◆ Task directions ◆
When you reach a picture, leave it out; output everything else in the records exactly.

============

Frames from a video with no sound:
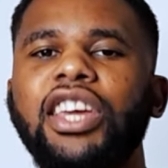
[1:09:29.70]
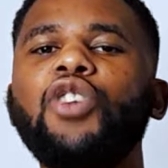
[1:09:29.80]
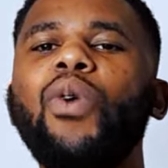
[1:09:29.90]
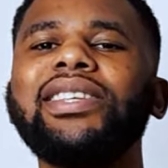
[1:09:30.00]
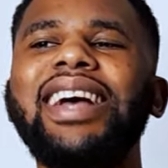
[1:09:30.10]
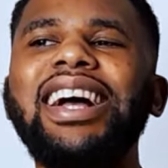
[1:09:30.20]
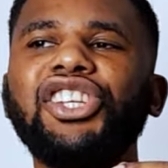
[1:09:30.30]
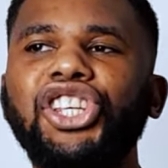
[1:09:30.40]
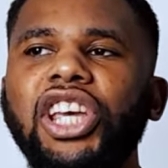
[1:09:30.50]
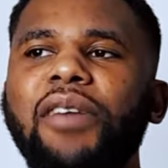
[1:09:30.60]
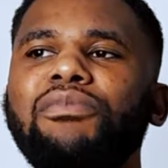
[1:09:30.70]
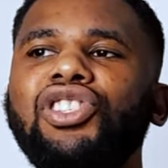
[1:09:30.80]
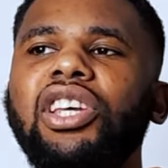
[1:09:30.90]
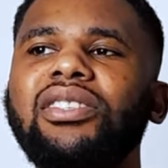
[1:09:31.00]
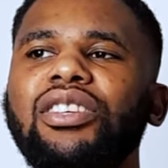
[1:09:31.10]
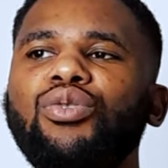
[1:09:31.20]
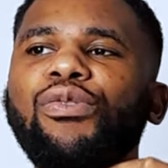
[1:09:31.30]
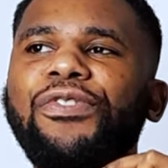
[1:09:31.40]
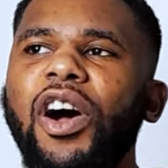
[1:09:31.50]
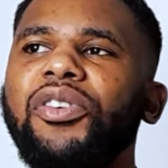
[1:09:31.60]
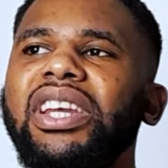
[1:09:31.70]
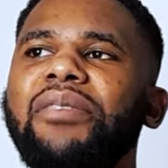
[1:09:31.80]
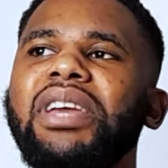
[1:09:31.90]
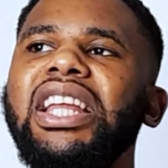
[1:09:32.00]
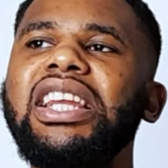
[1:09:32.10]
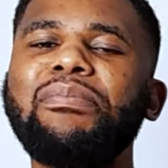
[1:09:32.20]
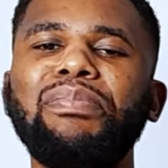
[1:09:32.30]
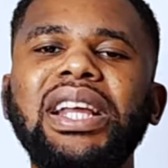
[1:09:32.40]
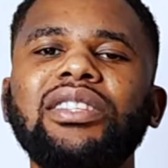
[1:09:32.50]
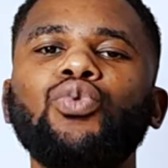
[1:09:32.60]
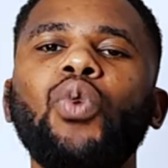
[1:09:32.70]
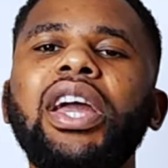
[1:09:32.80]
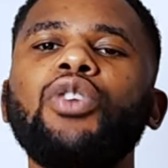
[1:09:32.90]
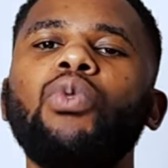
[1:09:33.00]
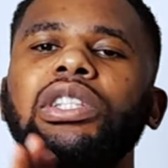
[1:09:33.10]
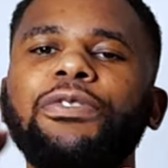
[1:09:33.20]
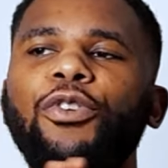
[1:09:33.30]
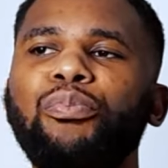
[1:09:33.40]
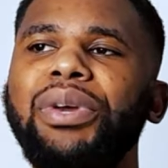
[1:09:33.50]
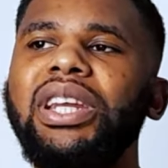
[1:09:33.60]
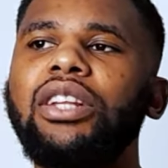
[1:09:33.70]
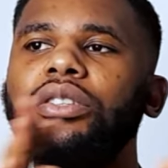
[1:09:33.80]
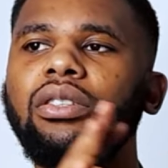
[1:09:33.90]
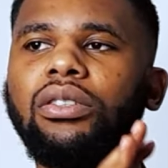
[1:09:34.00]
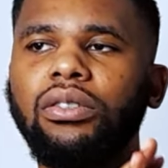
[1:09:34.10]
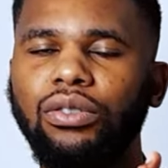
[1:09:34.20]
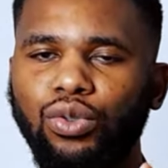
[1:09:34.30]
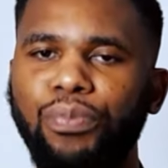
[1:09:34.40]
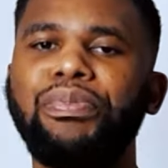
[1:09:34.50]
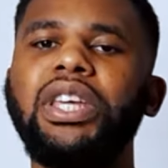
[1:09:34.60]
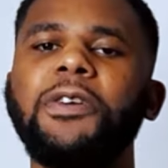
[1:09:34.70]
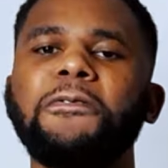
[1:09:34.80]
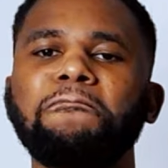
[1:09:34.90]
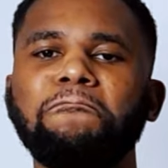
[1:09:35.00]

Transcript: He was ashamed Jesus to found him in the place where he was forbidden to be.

============

◆ Task answer ◆
Frames from a video with no sound:
[1:09:29.70]
[1:09:29.80]
[1:09:29.90]
[1:09:30.00]
[1:09:30.10]
[1:09:30.20]
[1:09:30.30]
[1:09:30.40]
[1:09:30.50]
[1:09:30.60]
[1:09:30.70]
[1:09:30.80]
[1:09:30.90]
[1:09:31.00]
[1:09:31.10]
[1:09:31.20]
[1:09:31.30]
[1:09:31.40]
[1:09:31.50]
[1:09:31.60]
[1:09:31.70]
[1:09:31.80]
[1:09:31.90]
[1:09:32.00]
[1:09:32.10]
[1:09:32.20]
[1:09:32.30]
[1:09:32.40]
[1:09:32.50]
[1:09:32.60]
[1:09:32.70]
[1:09:32.80]
[1:09:32.90]
[1:09:33.00]
[1:09:33.10]
[1:09:33.20]
[1:09:33.30]
[1:09:33.40]
[1:09:33.50]
[1:09:33.60]
[1:09:33.70]
[1:09:33.80]
[1:09:33.90]
[1:09:34.00]
[1:09:34.10]
[1:09:34.20]
[1:09:34.30]
[1:09:34.40]
[1:09:34.50]
[1:09:34.60]
[1:09:34.70]
[1:09:34.80]
[1:09:34.90]
[1:09:35.00]

Transcript: He was ashamed Jesus to found him in the place where he was forbidden to be.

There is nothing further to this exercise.